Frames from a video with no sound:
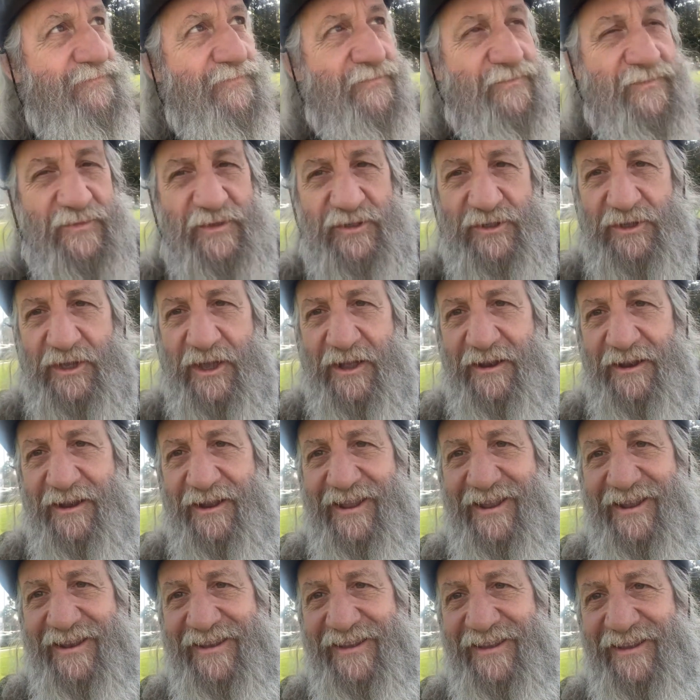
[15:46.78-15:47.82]
sent it
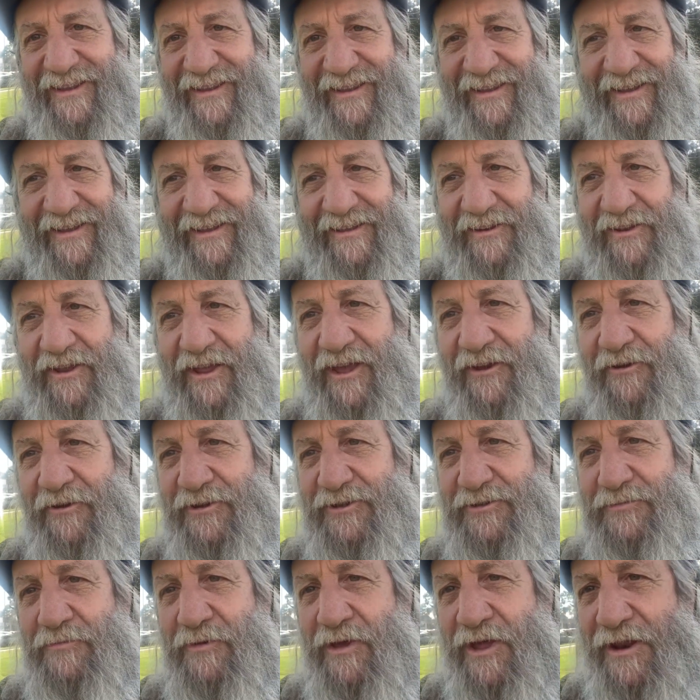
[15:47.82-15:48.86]
to
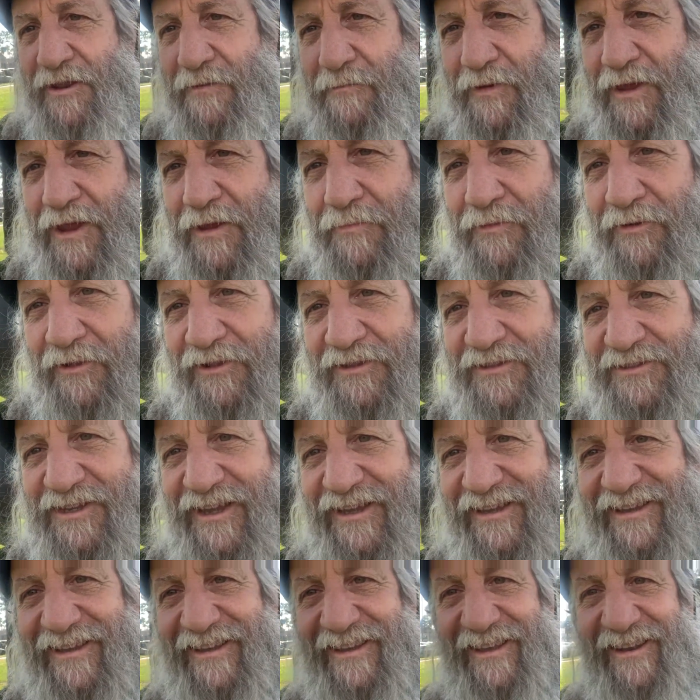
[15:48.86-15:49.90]
as many people as I
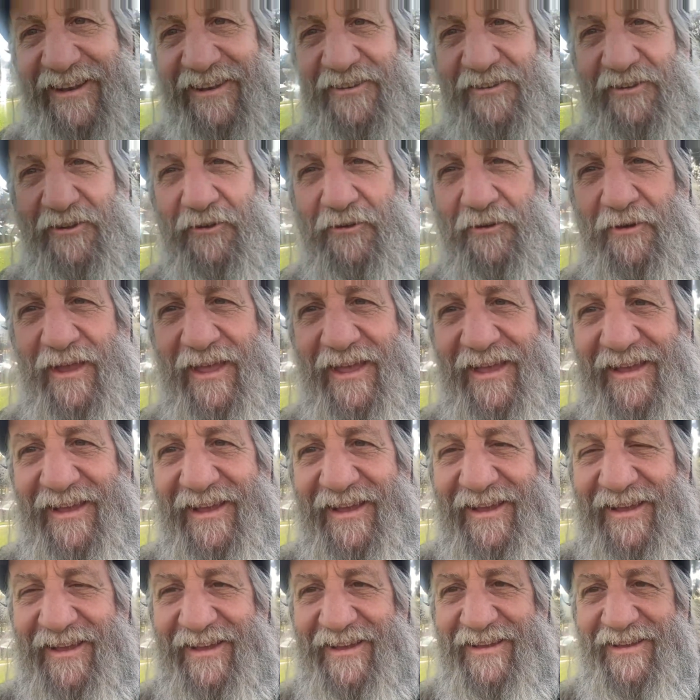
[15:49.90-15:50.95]
could get it to,
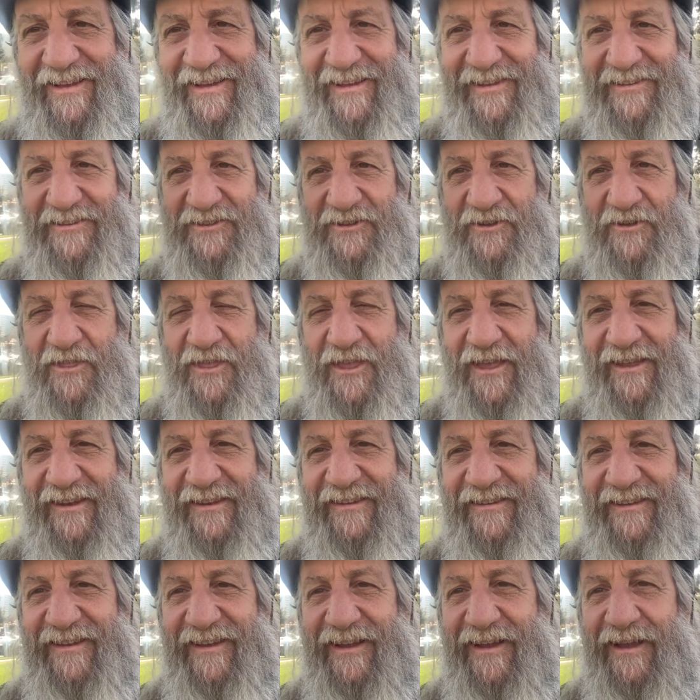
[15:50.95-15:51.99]
so
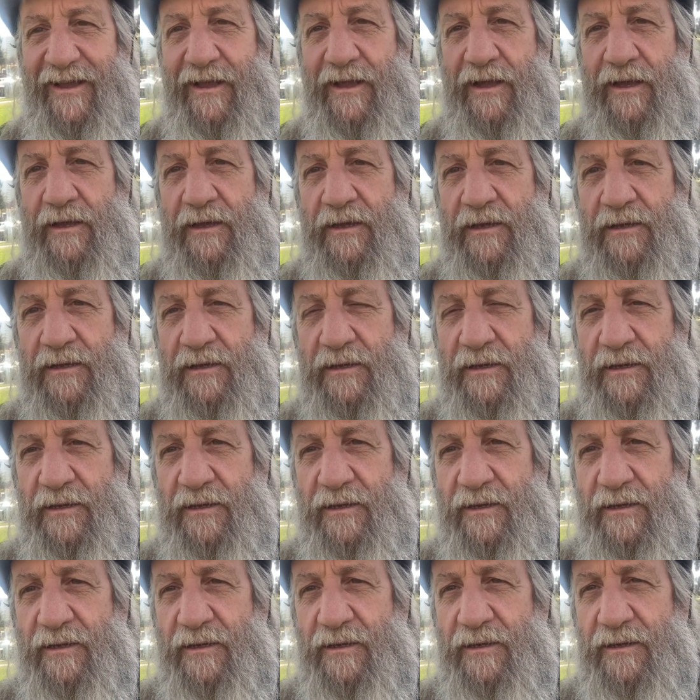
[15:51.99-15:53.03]
that
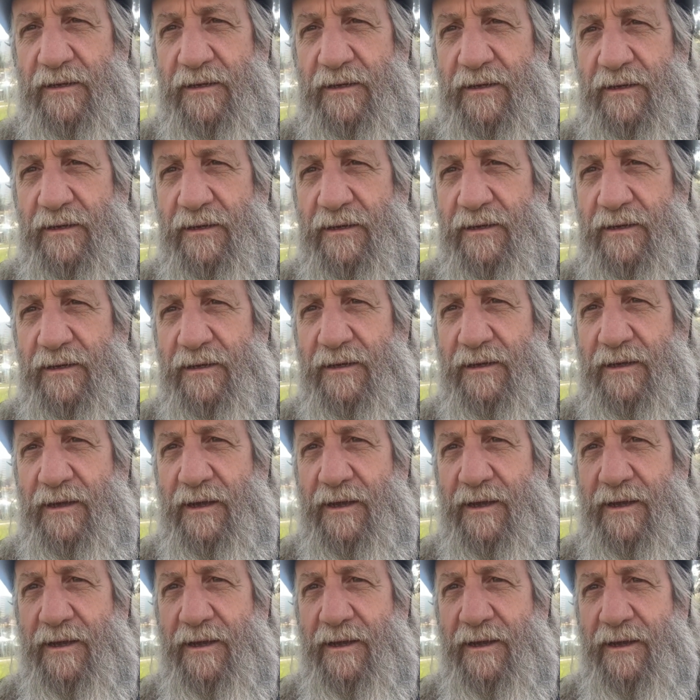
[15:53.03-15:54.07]

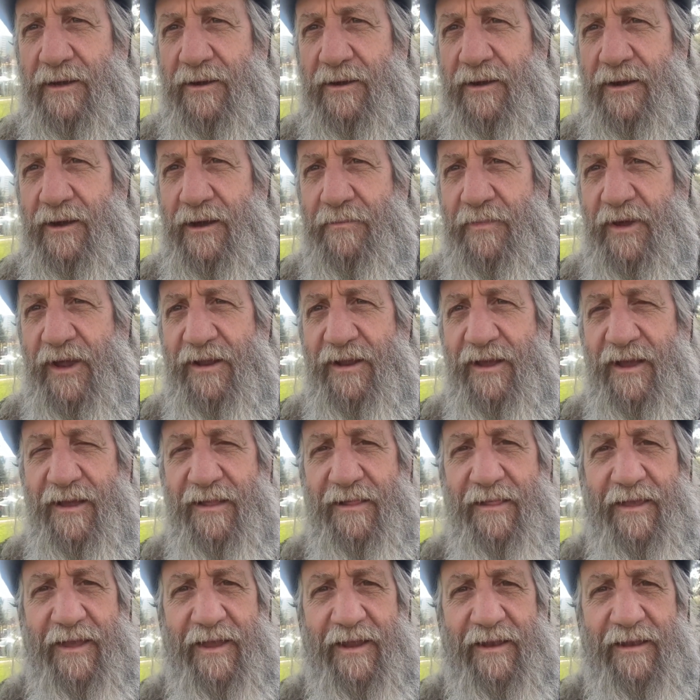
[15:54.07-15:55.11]
I might
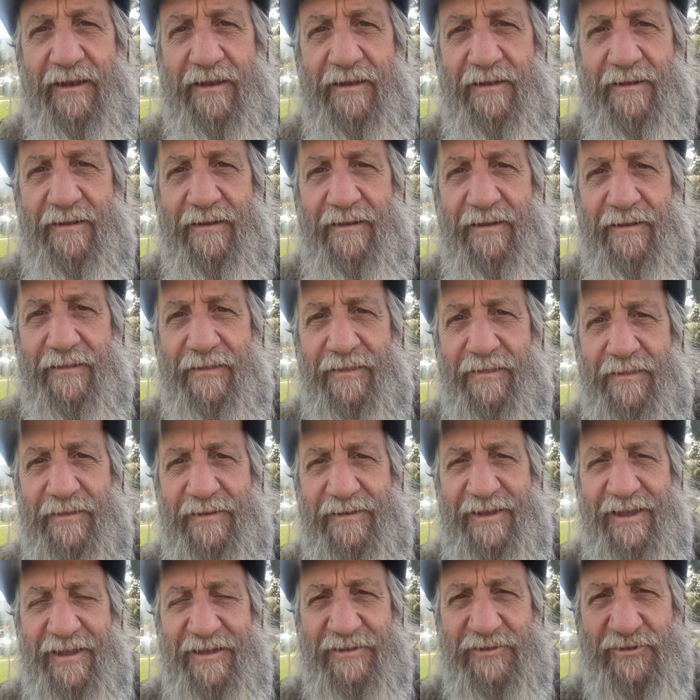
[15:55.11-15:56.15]
highlight the
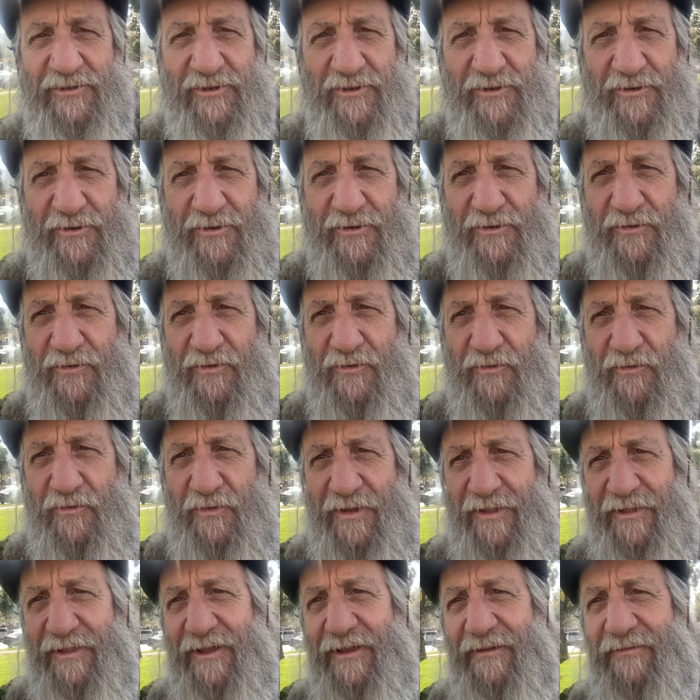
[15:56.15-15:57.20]
danger
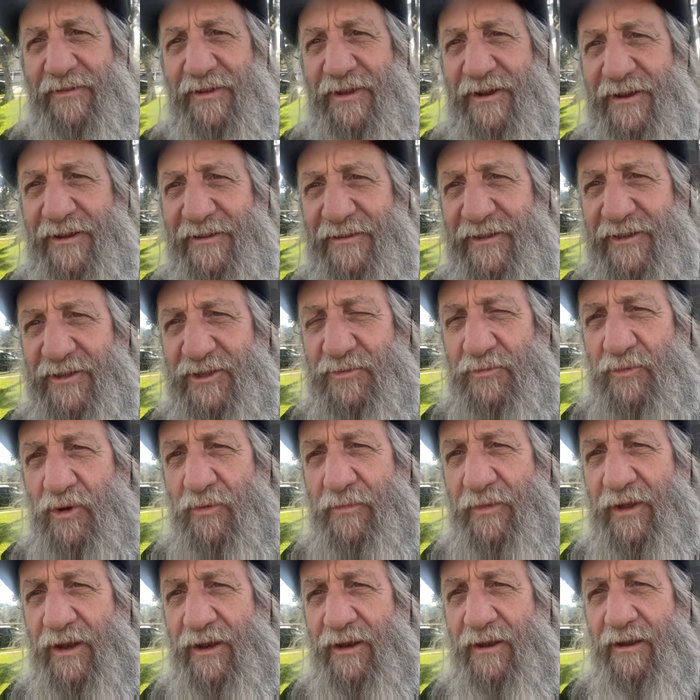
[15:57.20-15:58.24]
we live in at this
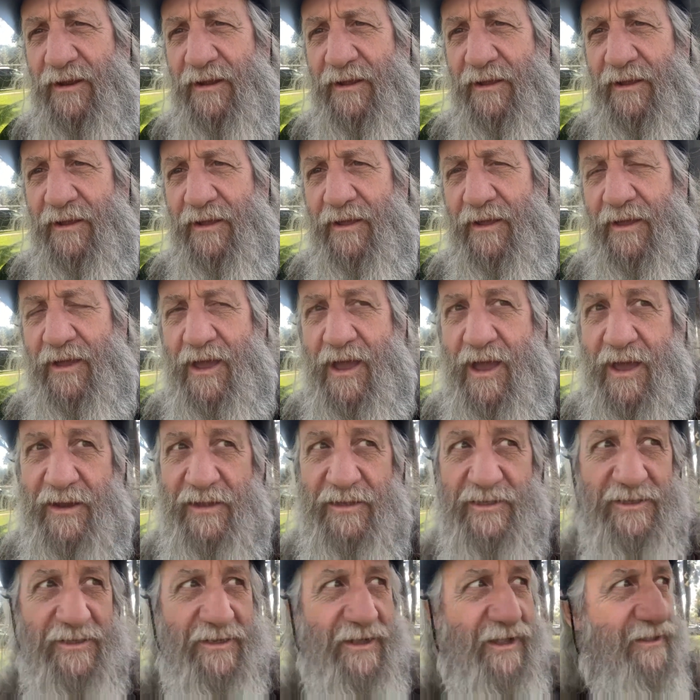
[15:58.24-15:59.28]
moment. And
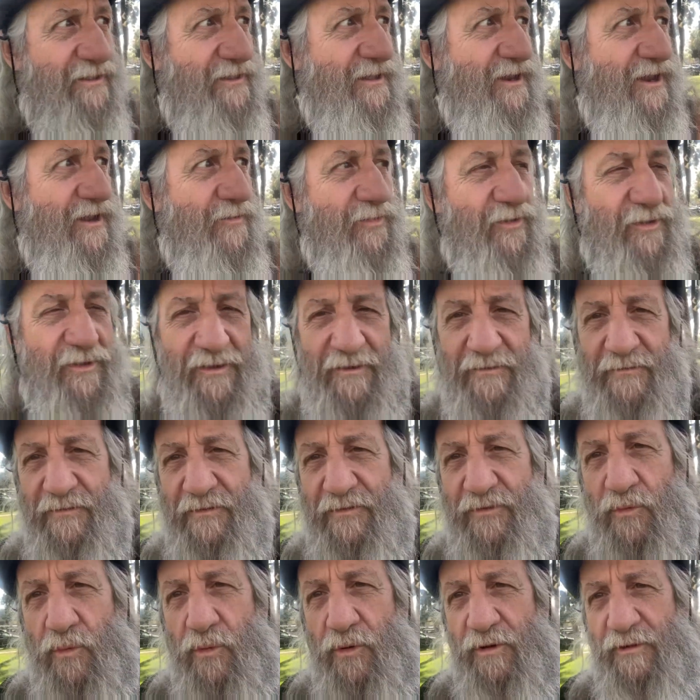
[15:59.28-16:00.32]
it's not that I believe
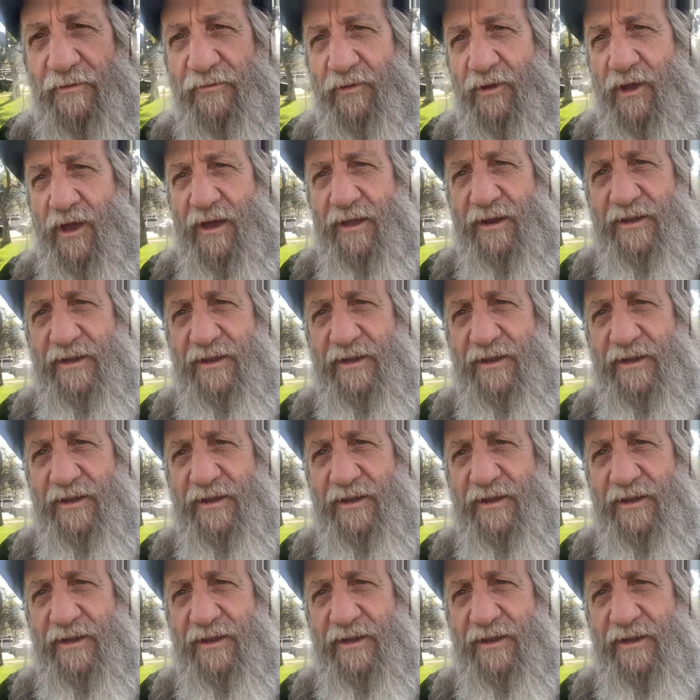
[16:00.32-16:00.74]
that the work of God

......

### EXERCISE REQUIREMENTS
Before writing out the material above, please remove its pictures; everything else stays exact.

### RESULT OF THIS EXERCISE
Frames from a video with no sound:
[15:46.78-15:47.82]
sent it
[15:47.82-15:48.86]
to
[15:48.86-15:49.90]
as many people as I
[15:49.90-15:50.95]
could get it to,
[15:50.95-15:51.99]
so
[15:51.99-15:53.03]
that
[15:53.03-15:54.07]

[15:54.07-15:55.11]
I might
[15:55.11-15:56.15]
highlight the
[15:56.15-15:57.20]
danger
[15:57.20-15:58.24]
we live in at this
[15:58.24-15:59.28]
moment. And
[15:59.28-16:00.32]
it's not that I believe
[16:00.32-16:00.74]
that the work of God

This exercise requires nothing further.